MDC turns out to be another purpose-built $2500/yr trade association.
It makes no mention on its pages of W3C that I can see. They do link
to a previous Infoworld article by Bob Trott; I'd have hoped the
editors of Infoworld Electric would have linked between these stories
as well - C|net did...
> Both the OMG and the Meta Data Coalition are careful not to
> characterize their separate efforts as competition. In fact, the
> OMG has invited the Meta Data Coalition to its next meeting in
> March, at which the software coalition will submit its data
> exchange technology to the standards body, said Katherine Hammer,
> cochair of the Meta Data Coalition. "The goal is collaboration."
So in the space of four hours, now both sides are being "careful"?

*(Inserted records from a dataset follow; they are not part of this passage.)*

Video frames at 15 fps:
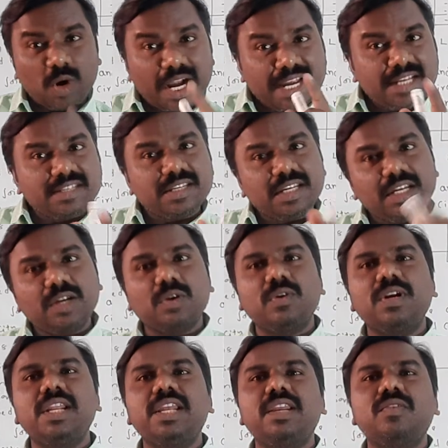why zinc
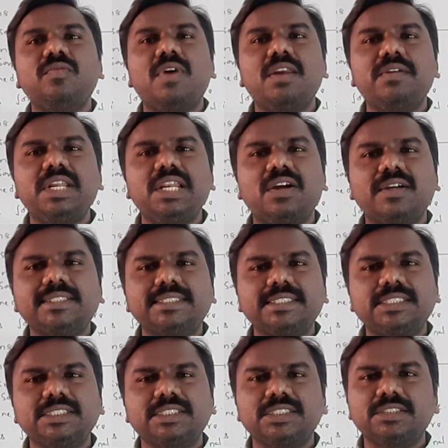only involved in
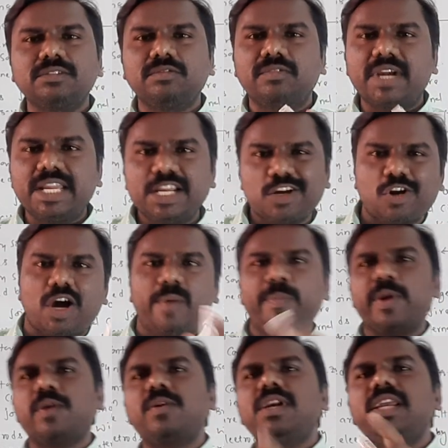oxidation why
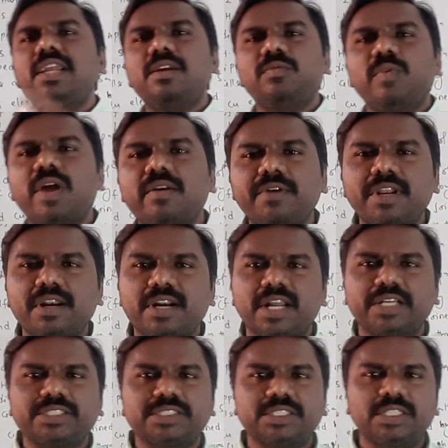copper only involved in
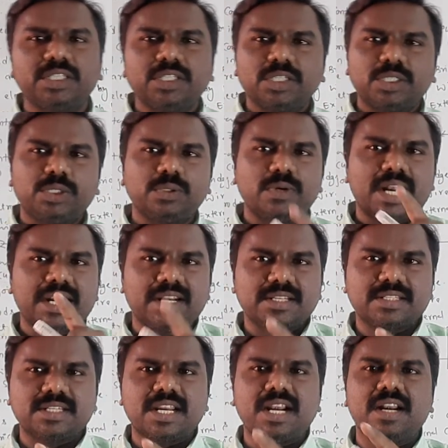reduction to
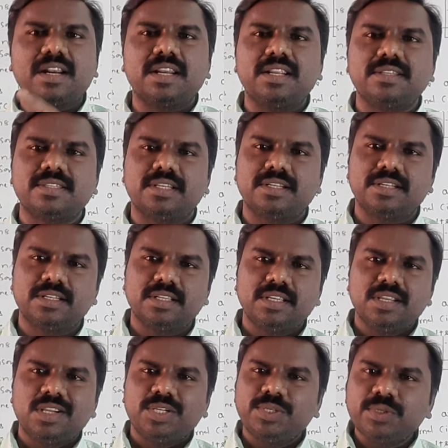understand reason,
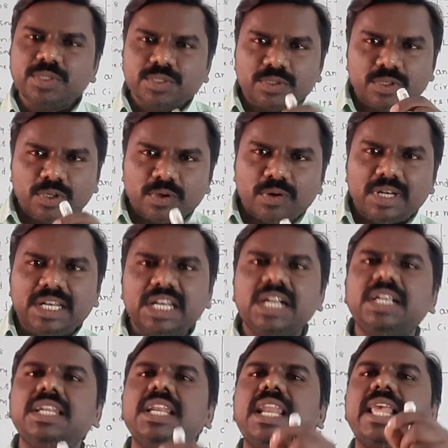you should know
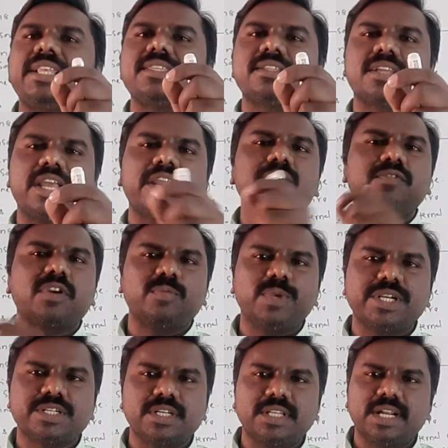little extra
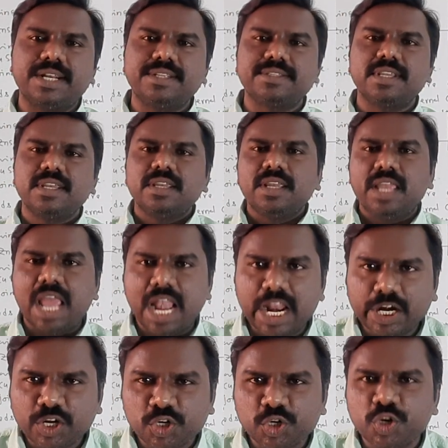information that is
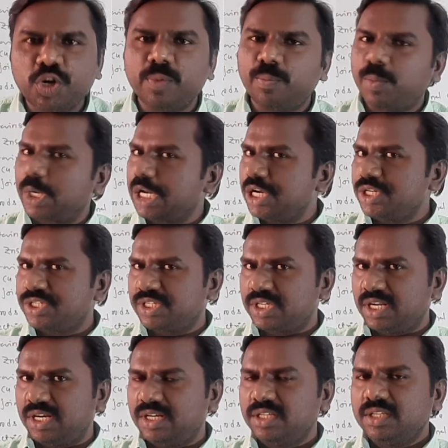electrode
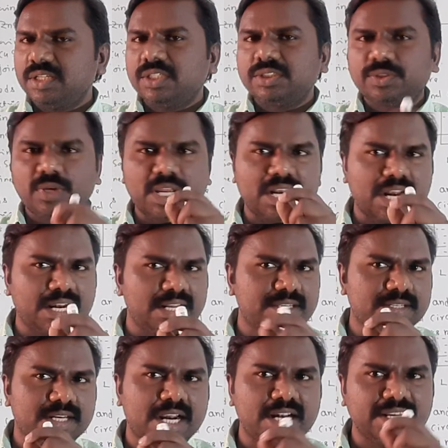potential. So, you can
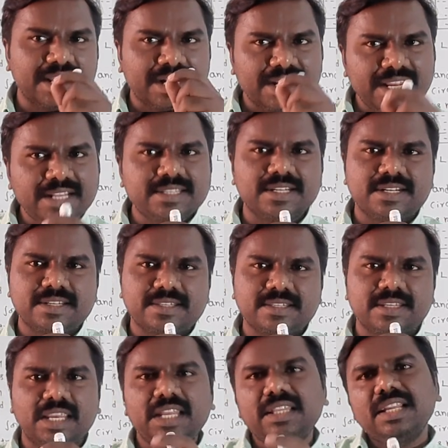understand the
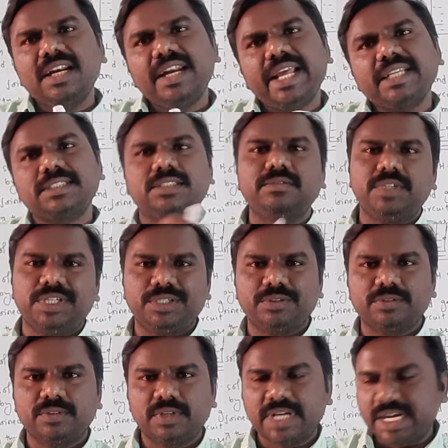reasons in the next video,
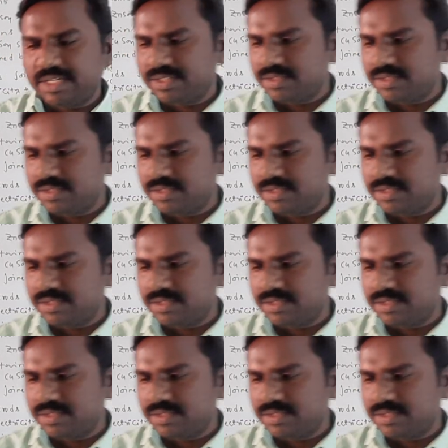right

What a shock. THAT's news...
but for that kind of insider dirt, one might turn to another kind of
scandal sheet altogether like computergram
> Wingfield does not expect the meeting between the OMG and the Meta
> Data Coalition to be fruitful. "The probability of them working
> together is zero," she said, adding that the separate
> specifications probably can be bridged by the products, such as
> those made by repository vendors.
And here we have the clincher, the real value added, a more neutral
scoop than Thomas' original complaint to Dana. An independent
analyst, who was not on any OMG press materials, offered a forthright
opinion on the *business* case (rather than a technical judgment).
Just an average reader,
PS. Hey gang, Active Server Pages are migrating over from NT IIS to
Apache, in particular Solaris:
ChiliSoft releases beta of development software for Solaris
By InfoWorld Electric staff
Posted at 11:50 a.m., PT, Feb. 3
ChiliSoft on Tuesday posted on its Web site a beta version of
ChiliASP for Sun Solaris with Apache Web server support. The company
said it was the first time developers could create Active Server Page
(ASP) applications on Solaris using an Apache server. Microsoft has
adopted ASP as the application server framework for its Internet
Information Server on Windows NT. The beta software runs on Solaris
2.51 or 2.6, with the commercial release expected at the end of this
quarter. Support for Apache on IBM AIX will be available during the
first half of this year, according to the company. ChiliSoft Inc., in
Bellevue, Wash., can be reached at www.chilisoft.com.